HM Revenue and Customs (HMRC) ha aprobado nuevas normativas para los exchanges de criptomonedas que operan en el Reino Unido. Según estas reglas, todos los exchanges deben recopilar datos completos de las transacciones realizadas por usuarios residentes en el Reino Unido. Este marco tiene como objetivo reforzar la supervisión del mercado de criptomonedas y asegurar la transparencia de las actividades financieras con activos digitales.
Las nuevas regulaciones afectan a todas las plataformas que ofrecen compraventa de criptomonedas a residentes en el Reino Unido, sin importar la ubicación física de sus servidores. Los exchanges deben implantar sistemas para recoger y almacenar los detalles de cada operación, como la información del remitente y destinatario, el importe y el tipo de criptoactivo involucrado.
La implantación del sistema de reporte será progresiva. A partir del 1 de enero de 2026, los exchanges de criptomonedas deberán empezar a recopilar activamente los datos de todas las transacciones de usuarios británicos. Esto concede un año a las plataformas para adecuar su infraestructura y actualizar sus sistemas conforme a los nuevos requisitos.
En 2027, los exchanges deberán presentar los datos recopilados a HMRC para auditorías de cumplimiento fiscal. HMRC utilizará esta información para detectar casos de evasión fiscal en operaciones con criptomonedas y garantizar el cumplimiento de las obligaciones fiscales de todos los participantes del mercado de activos digitales.
Expertos en criptomonedas y fiscalidad aconsejan a los usuarios de exchanges organizar su documentación financiera antes de que acabe 2026. Así podrán evitar sanciones e incidencias con la autoridad fiscal una vez comiencen las auditorías en 2027.
Se recomienda a los usuarios registrar sistemáticamente todas las operaciones con criptomonedas, como compras, ventas, intercambios y transferencias. Es importante conservar justificantes de cada transacción y mantener un registro detallado de los beneficios y pérdidas obtenidos con la compraventa de criptoactivos. Esta preparación facilitará la declaración de impuestos y reducirá el riesgo de litigios con HMRC.

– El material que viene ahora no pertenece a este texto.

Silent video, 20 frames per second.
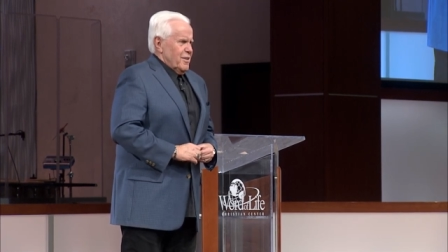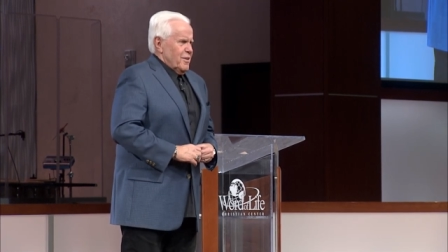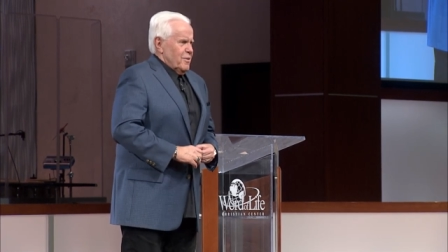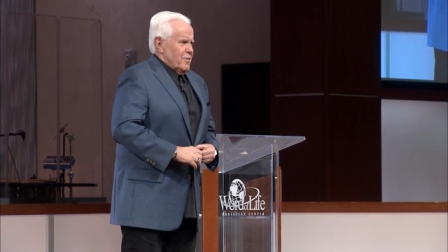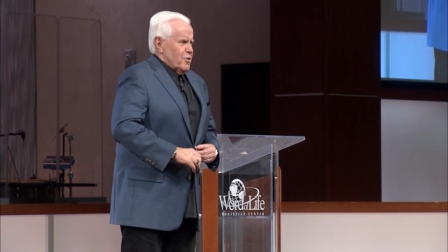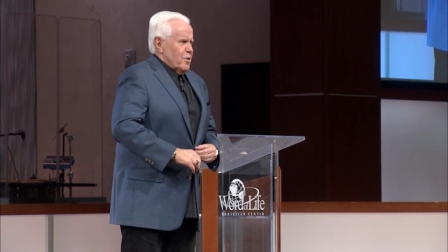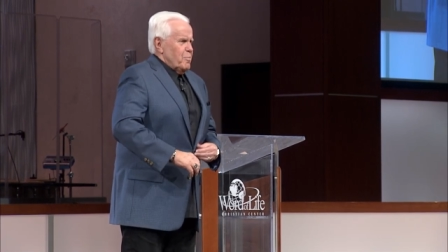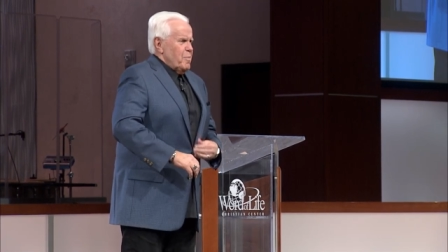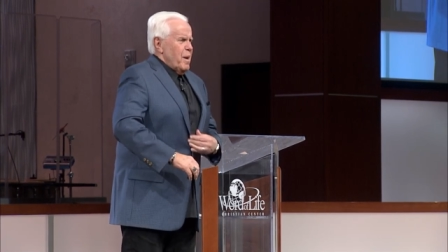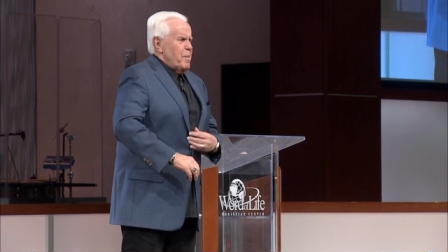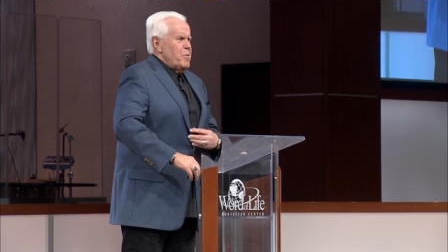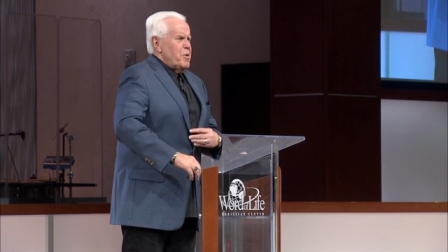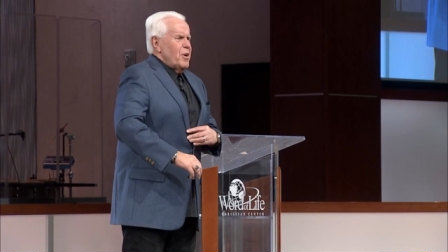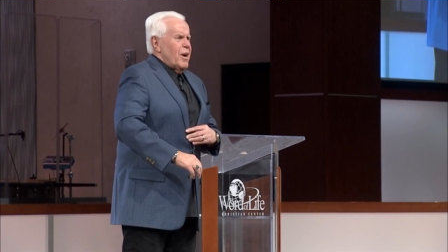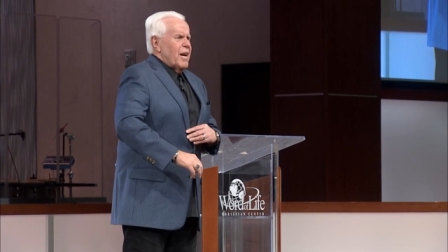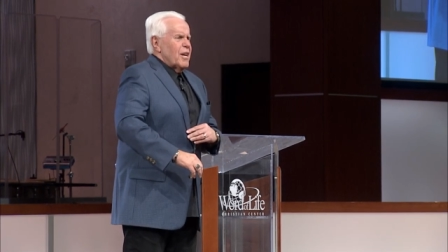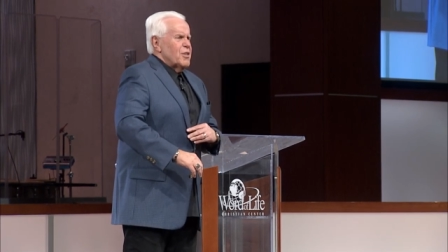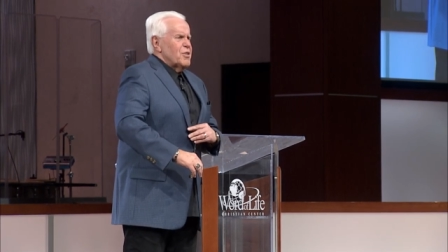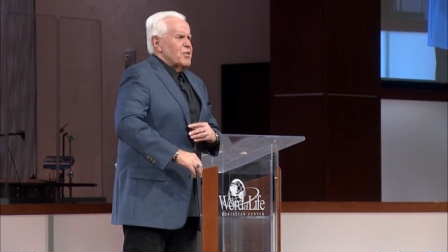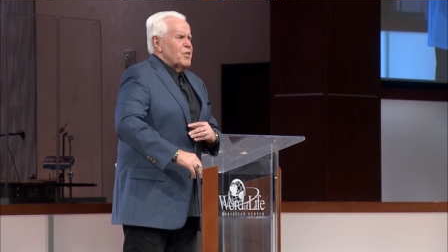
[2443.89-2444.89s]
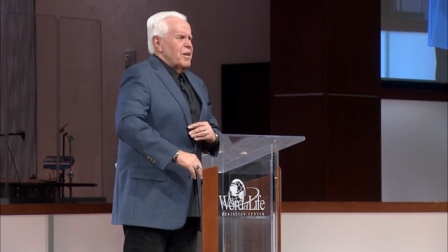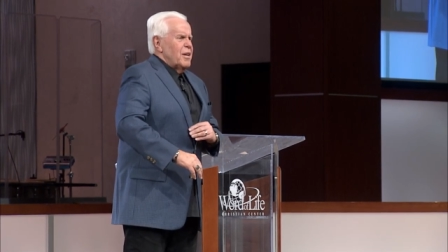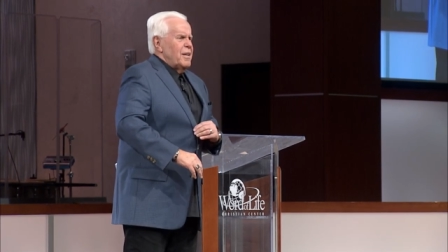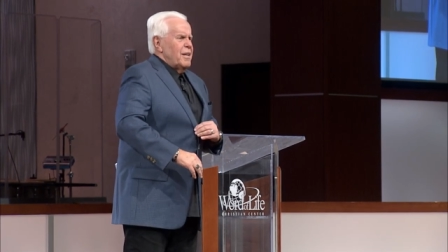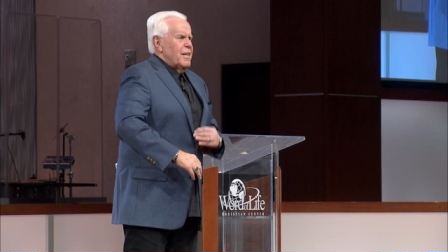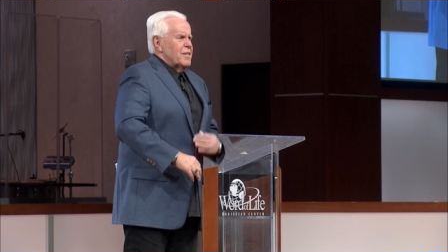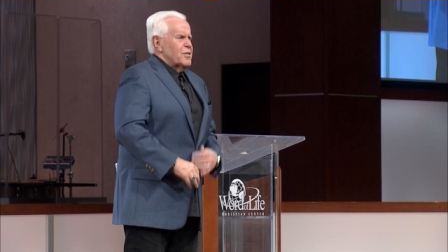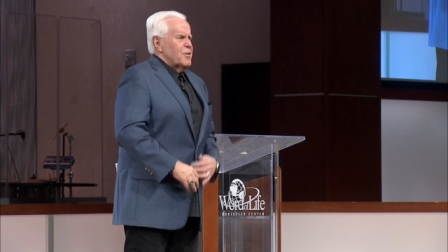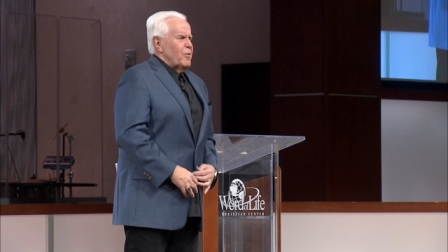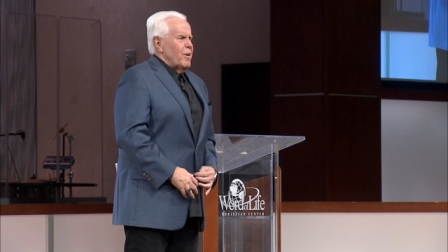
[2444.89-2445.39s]
So maybe you got a son
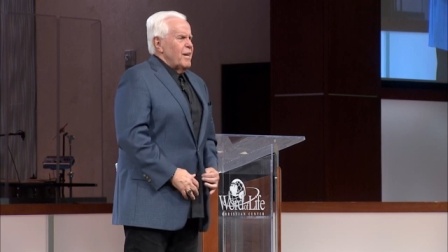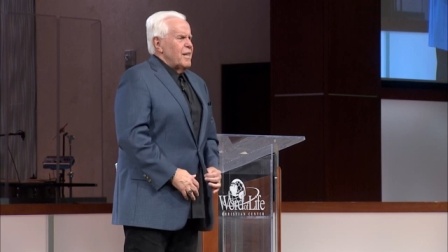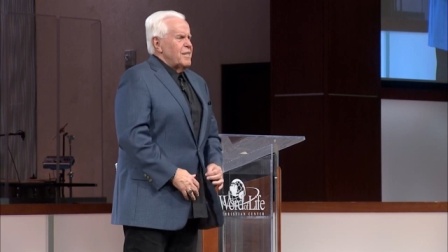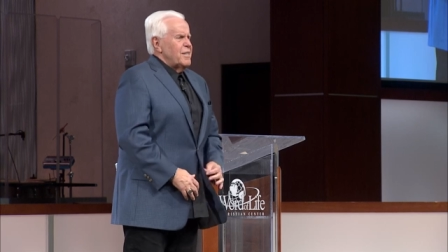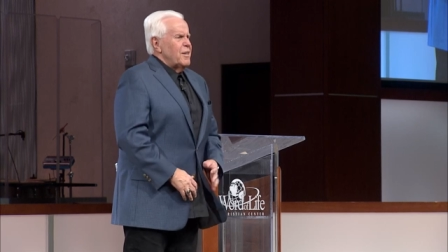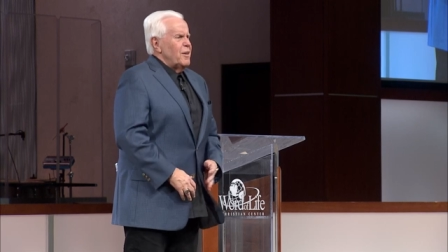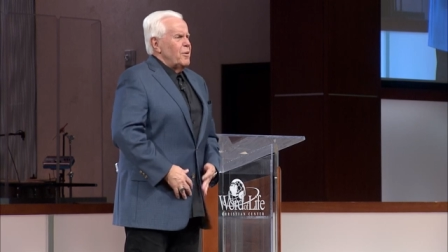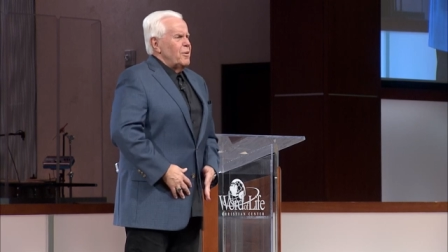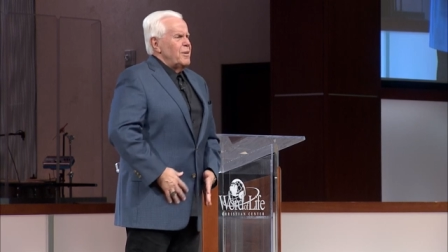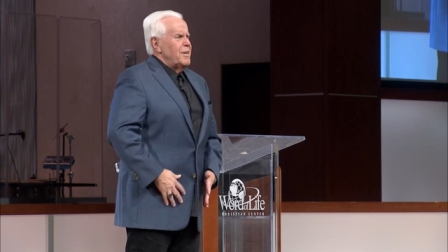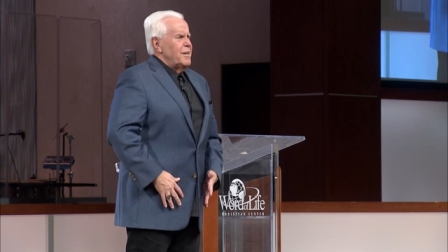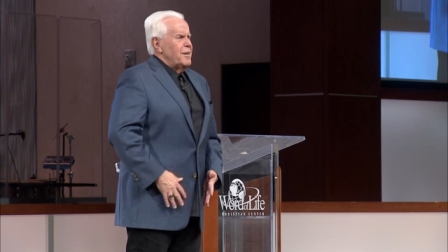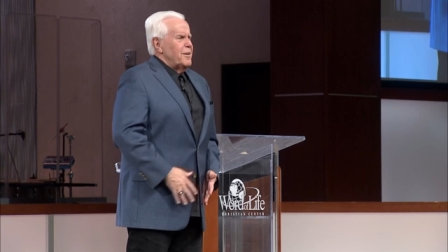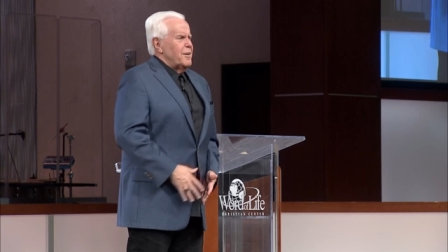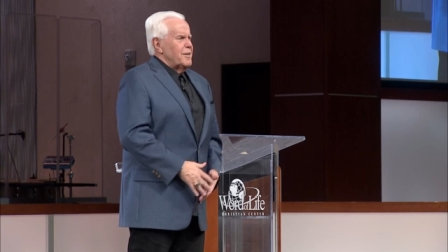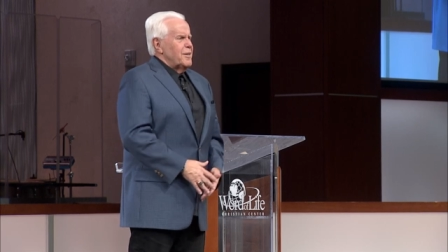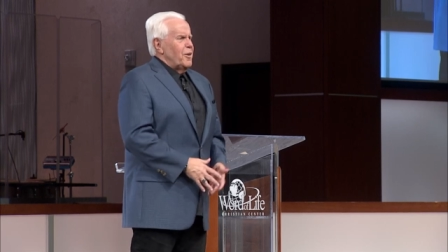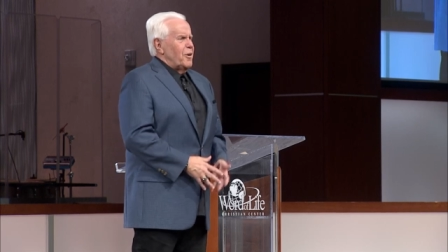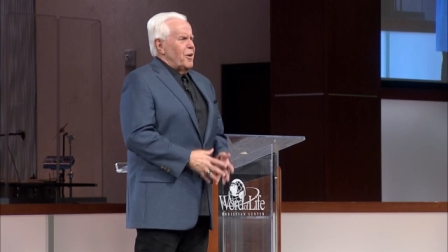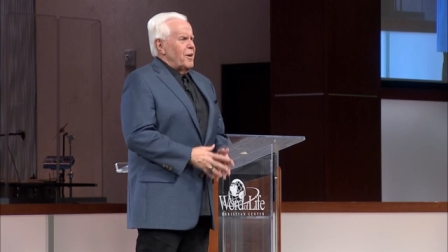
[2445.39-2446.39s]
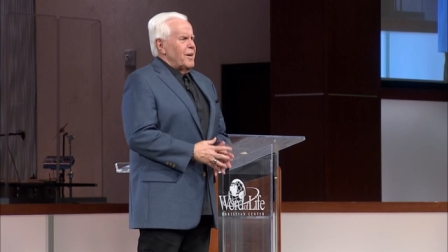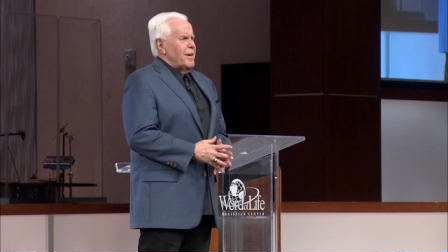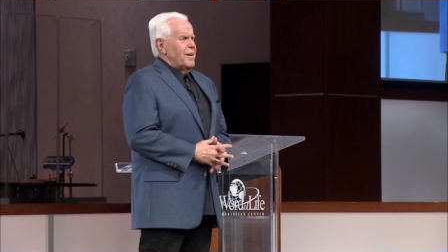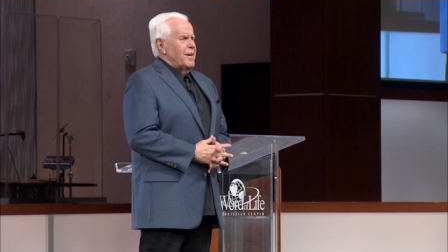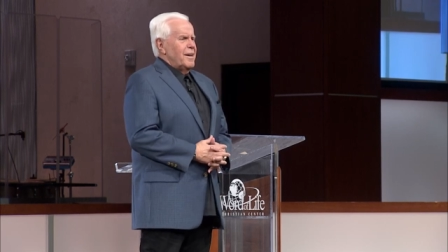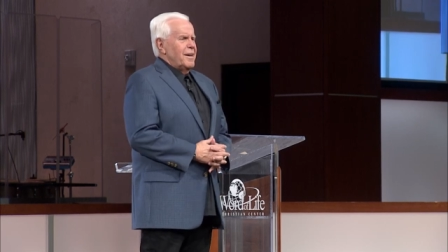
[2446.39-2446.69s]
that's crazy on you or a daughter.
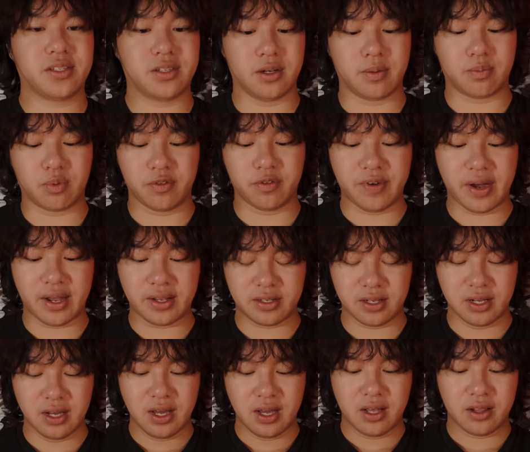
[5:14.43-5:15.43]
to
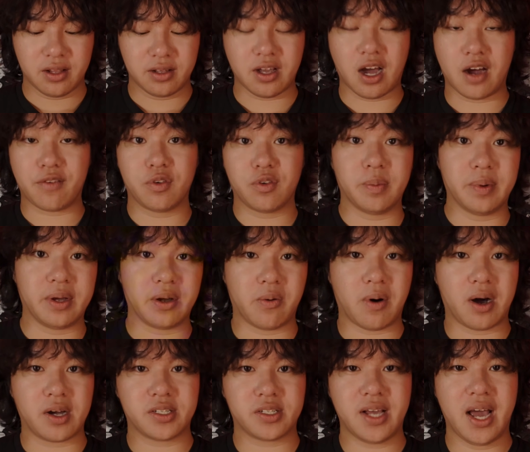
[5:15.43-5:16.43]
prevent the dot from being
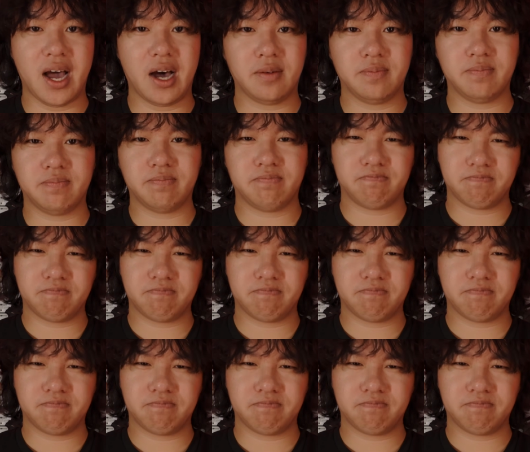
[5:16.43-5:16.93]
washed out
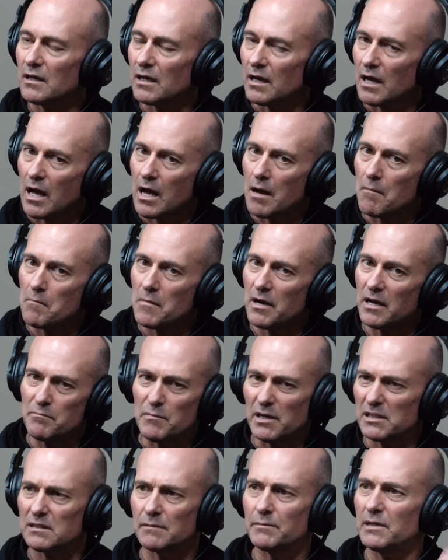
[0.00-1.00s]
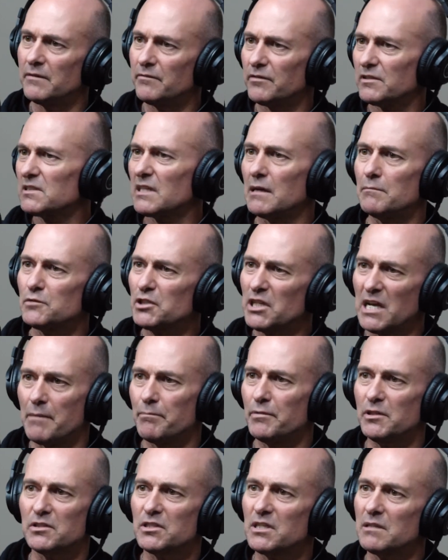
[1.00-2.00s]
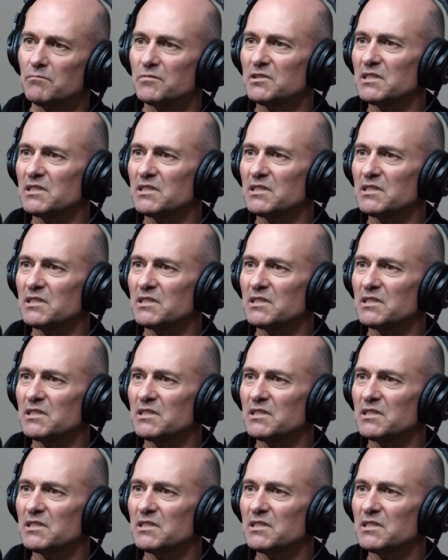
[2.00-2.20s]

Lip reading: It must have been for some championship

La nueva normativa británica está alineada con el Crypto-Asset Reporting Framework (CARF) de la Organización para la Cooperación y el Desarrollo Económicos (OCDE). Esta iniciativa internacional busca crear estándares de reporte unificados para las actividades con criptomonedas en todo el mundo.
Además del Reino Unido, muchas otras jurisdicciones están aplicando o planean aplicar requisitos similares, como los países de la UE, Canadá, Australia, Japón y Corea del Sur. Esta coordinación internacional evidencia una tendencia global hacia una regulación más estricta de las criptomonedas y el combate a la evasión fiscal mediante activos digitales.
La armonización de los estándares de reporte facilitará el intercambio de información fiscal entre países y mejorará la supervisión de las operaciones transfronterizas con criptomonedas. Esto supone un nuevo escenario para los usuarios de exchanges, que deberán tener en cuenta tanto las normas fiscales nacionales como los estándares internacionales.
Los exchanges deberán facilitar a HMRC el nombre completo, dirección, fecha de nacimiento, residencia fiscal y volúmenes de compraventa de criptomonedas del usuario, conforme a CARF, antes de mayo de 2027.
La política obliga a las plataformas a divulgar datos de usuario a las autoridades fiscales, lo que aumenta la transparencia y el cumplimiento tributario. Aunque reduce la privacidad, refuerza la seguridad gracias a procesos estandarizados de KYC y monitorización de transacciones, protegiendo frente al fraude y el blanqueo de capitales.
Los exchanges deben implementar infraestructuras robustas para el registro y reporte de datos de acuerdo con CARF. Para mayo de 2027, deberán habilitar la divulgación automática de datos de las transacciones de usuario a HMRC.
El Reino Unido prioriza la protección del consumidor y la estabilidad financiera, adoptando un enfoque prudente. La UE pone el foco en el RGPD y la estandarización, mientras que EE. UU. sigue una línea más liberal y favorable a la innovación. El Reino Unido destaca por el énfasis en los datos y la protección de los usuarios.
Un exchange puede enfrentarse a multas, sanciones regulatorias e incluso la pérdida de la licencia. El incumplimiento puede derivar en litigios y daños reputacionales. Cumplir con los requisitos de la FCA es obligatorio para operar legalmente en el Reino Unido.
La política eleva los costes de cumplimiento y obliga a los exchanges a invertir en sistemas de transparencia de datos. Algunas plataformas podrían abandonar el mercado británico, mientras que los principales actores se adaptarán a los nuevos estándares regulatorios.